Je suis là ! j’y suis toujours !

l’espérance.

Encore un moment ! la tentation précède le repos, le combat est avant la victoire.

les péchés.

Mais l’Espérance, comme un bouclier, étale devant nous le pan de sa tunique ! Tu sais, ô Père, qu’elle est comme toi, qu’elle bouche les oreilles et qu’elle aveugle les yeux.

le diable
rugissant.

Où sont donc vos masques, vos poignards et vos flambeaux ? Allons donc ! allons donc !

les péchés.

Oui ! c’est pour cette fois.

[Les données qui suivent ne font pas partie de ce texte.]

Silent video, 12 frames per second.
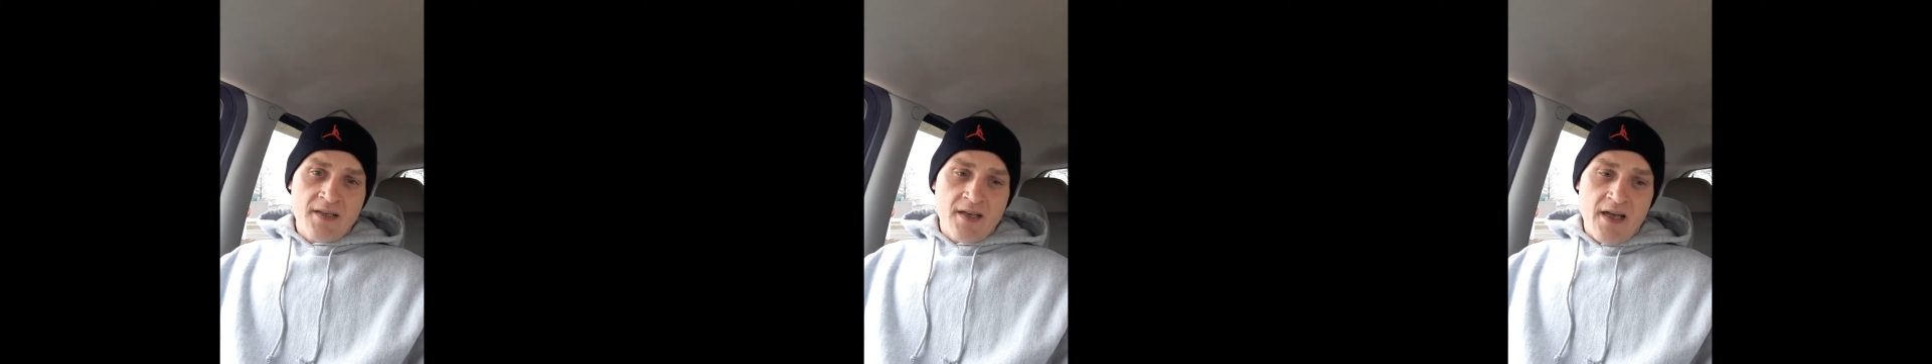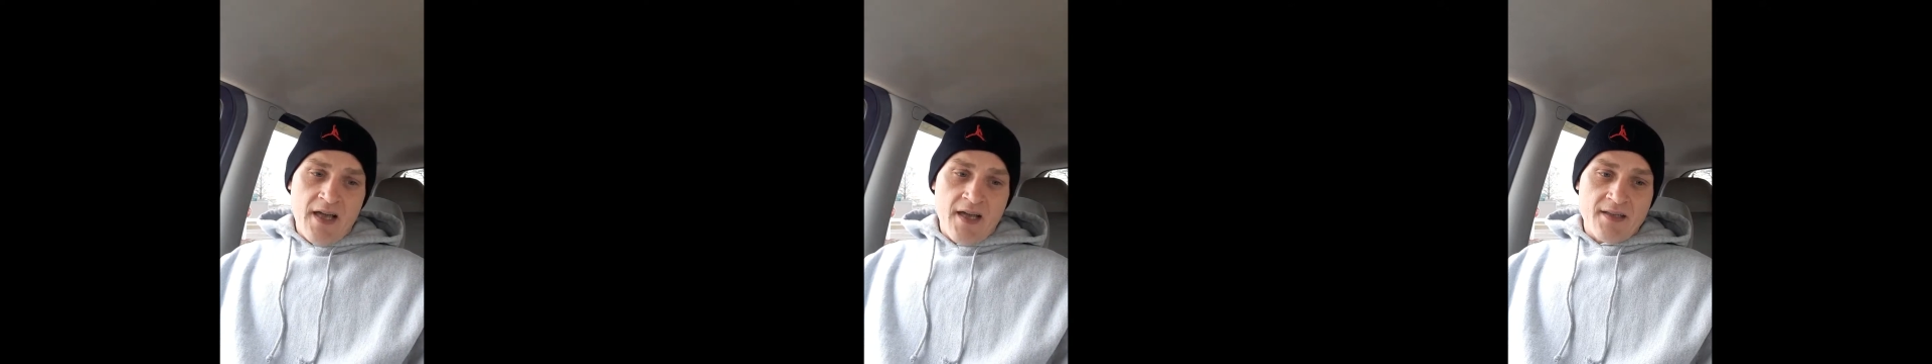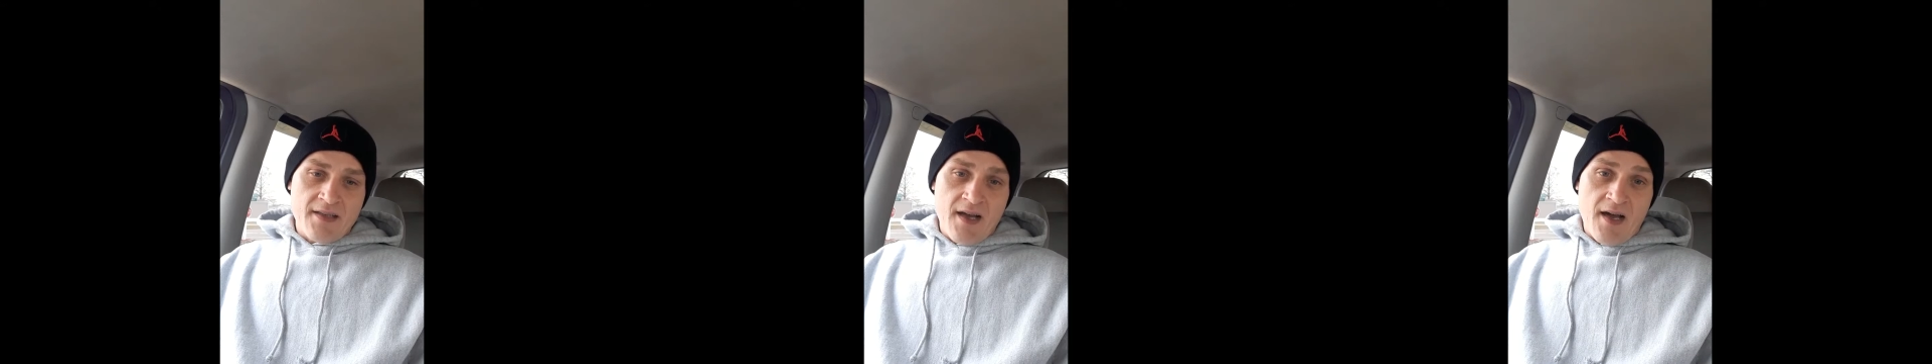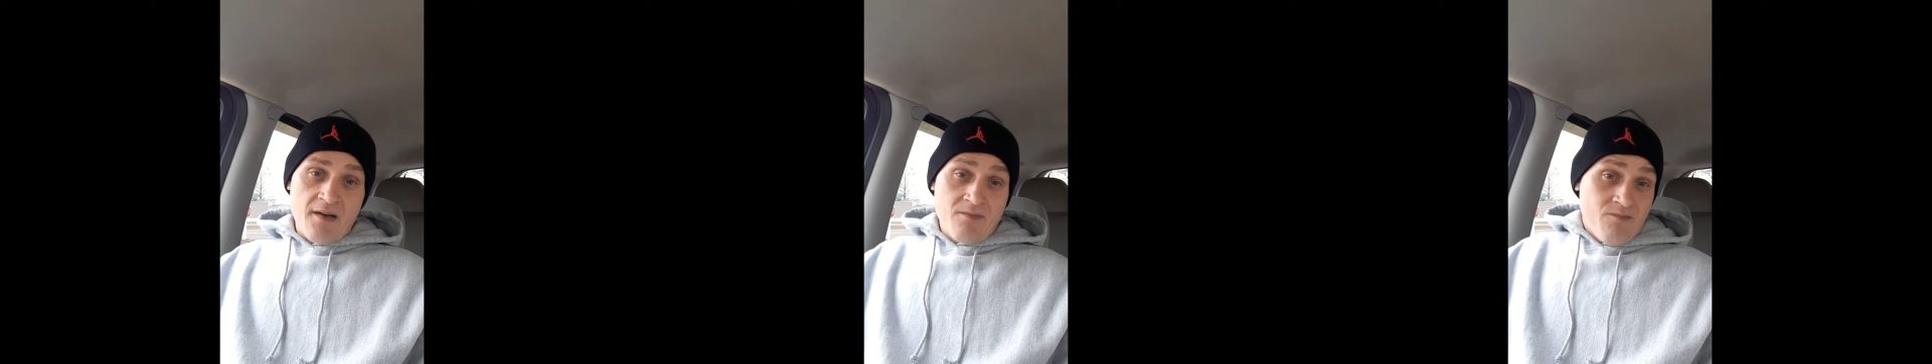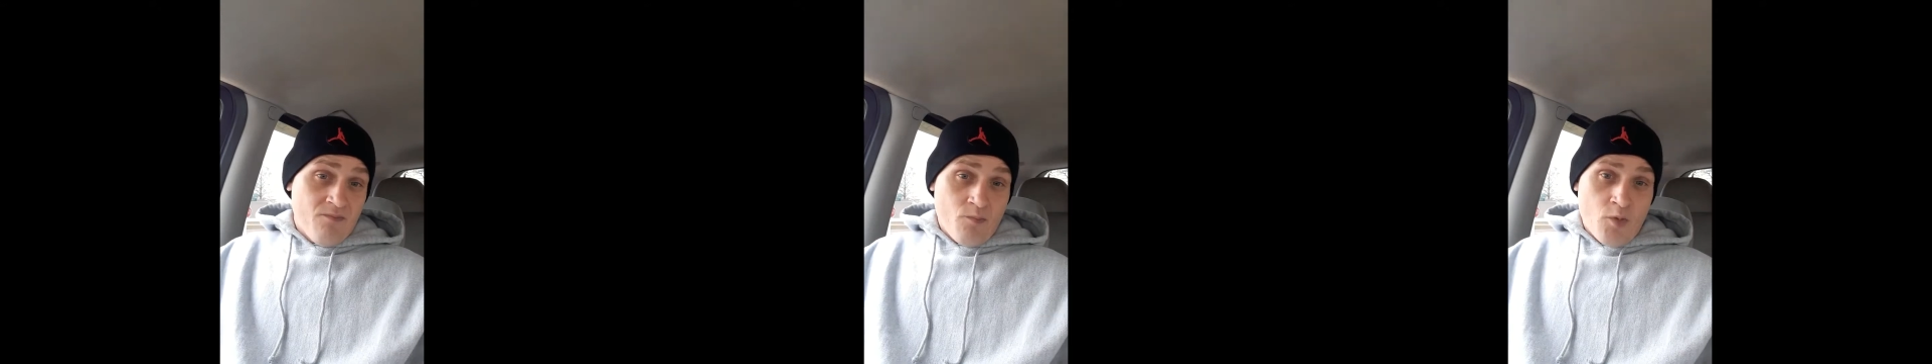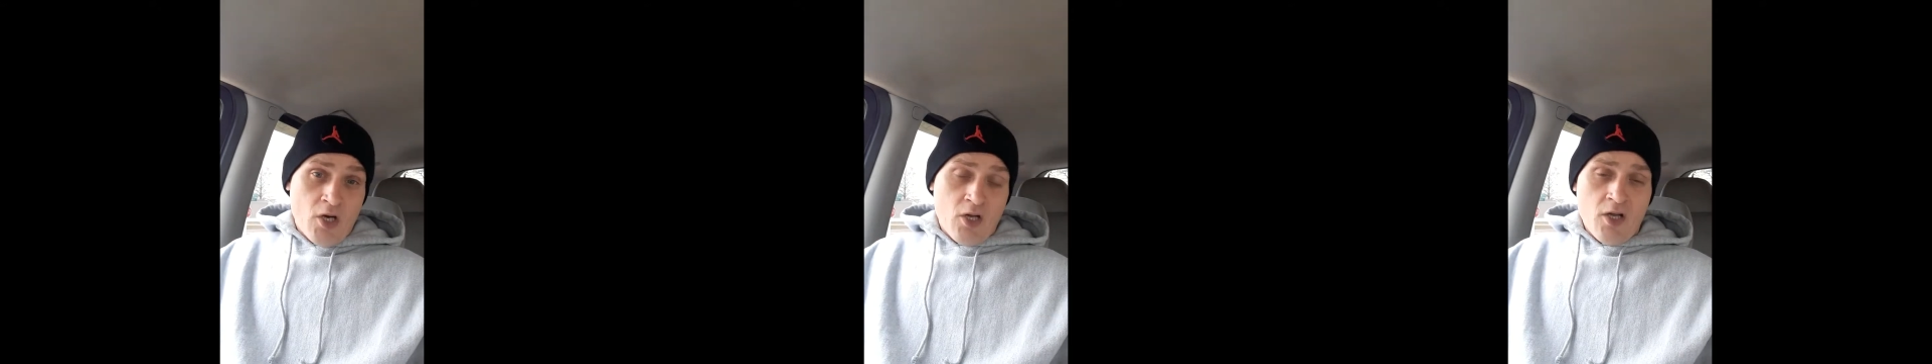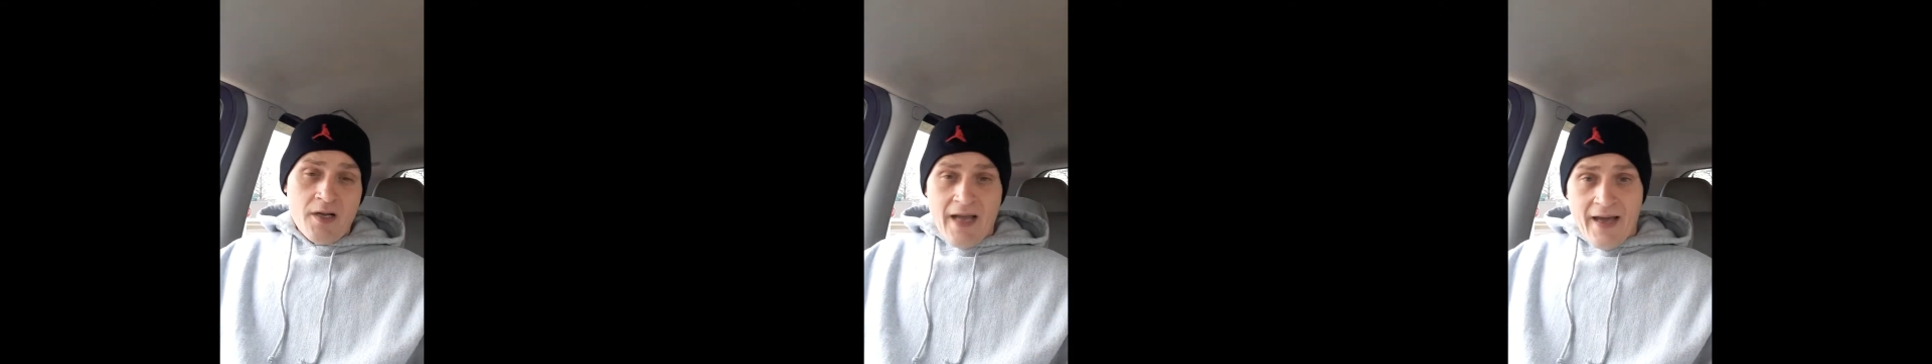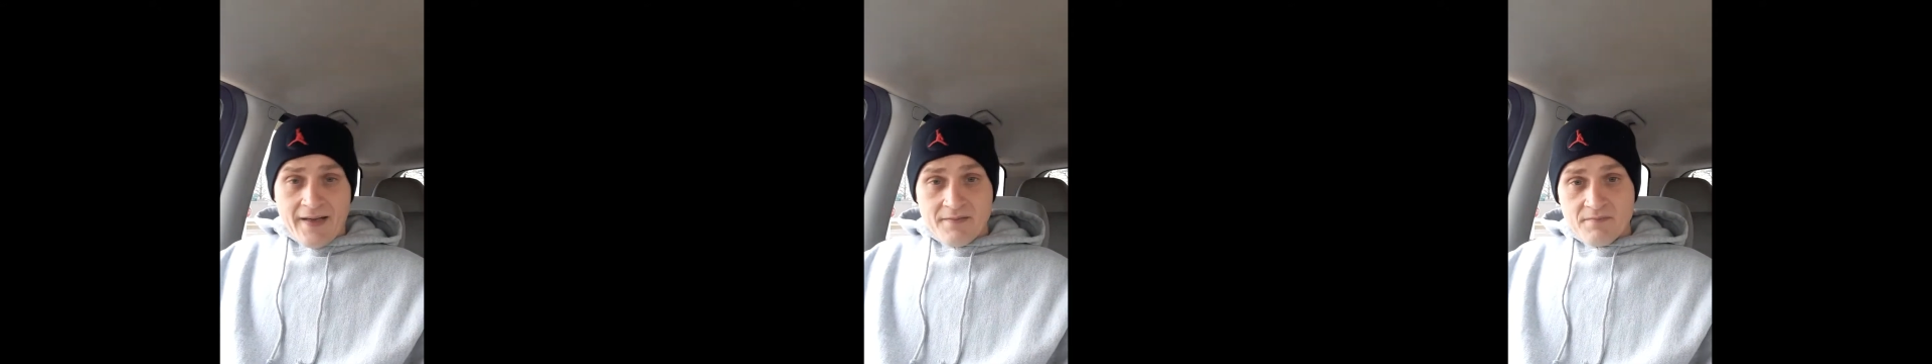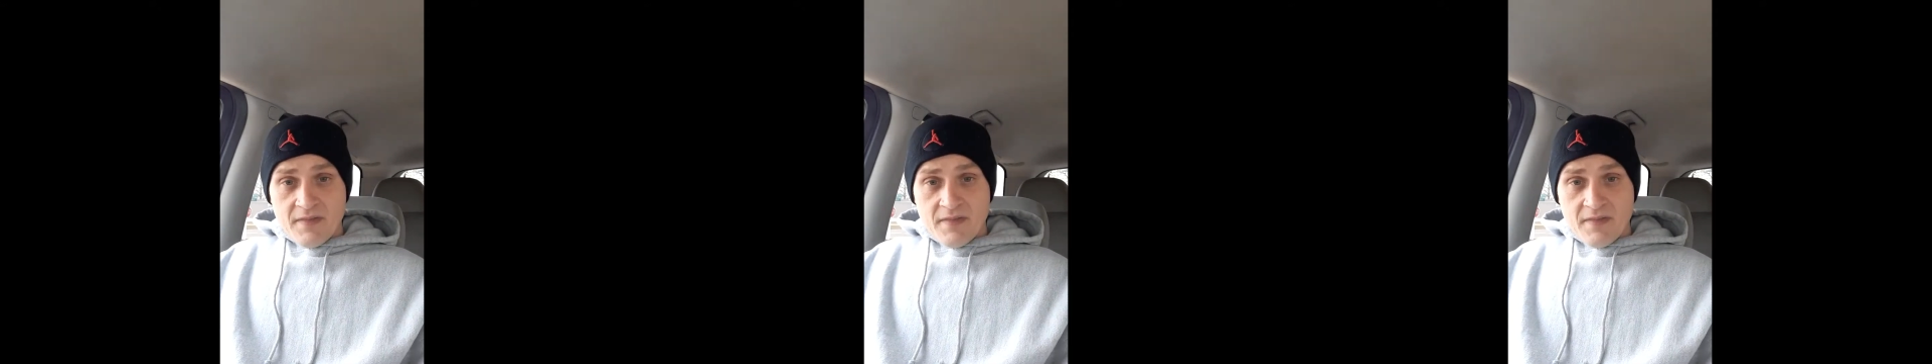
and we're going to look at it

Entrons ! entrons !

une voix d’enfant.

Mère ! mère ! attends-moi !

On voit accourir la Science, enfant en cheveux blancs, à la tête démesurée et aux pieds grêles.
l’orgueil.

Ah ! c’est toi, petit ! bonjour !

les péchés.

Bonjour, petit. Te voilà ? tu pleures donc toujours ?

la science.

Attends-moi, mère, donne-moi la main, j’ai couru longtemps, je suis tout essoufflé, je boite.

L’Orgueil lui donne la main, le traîne après elle à tous les mouvements en marchant.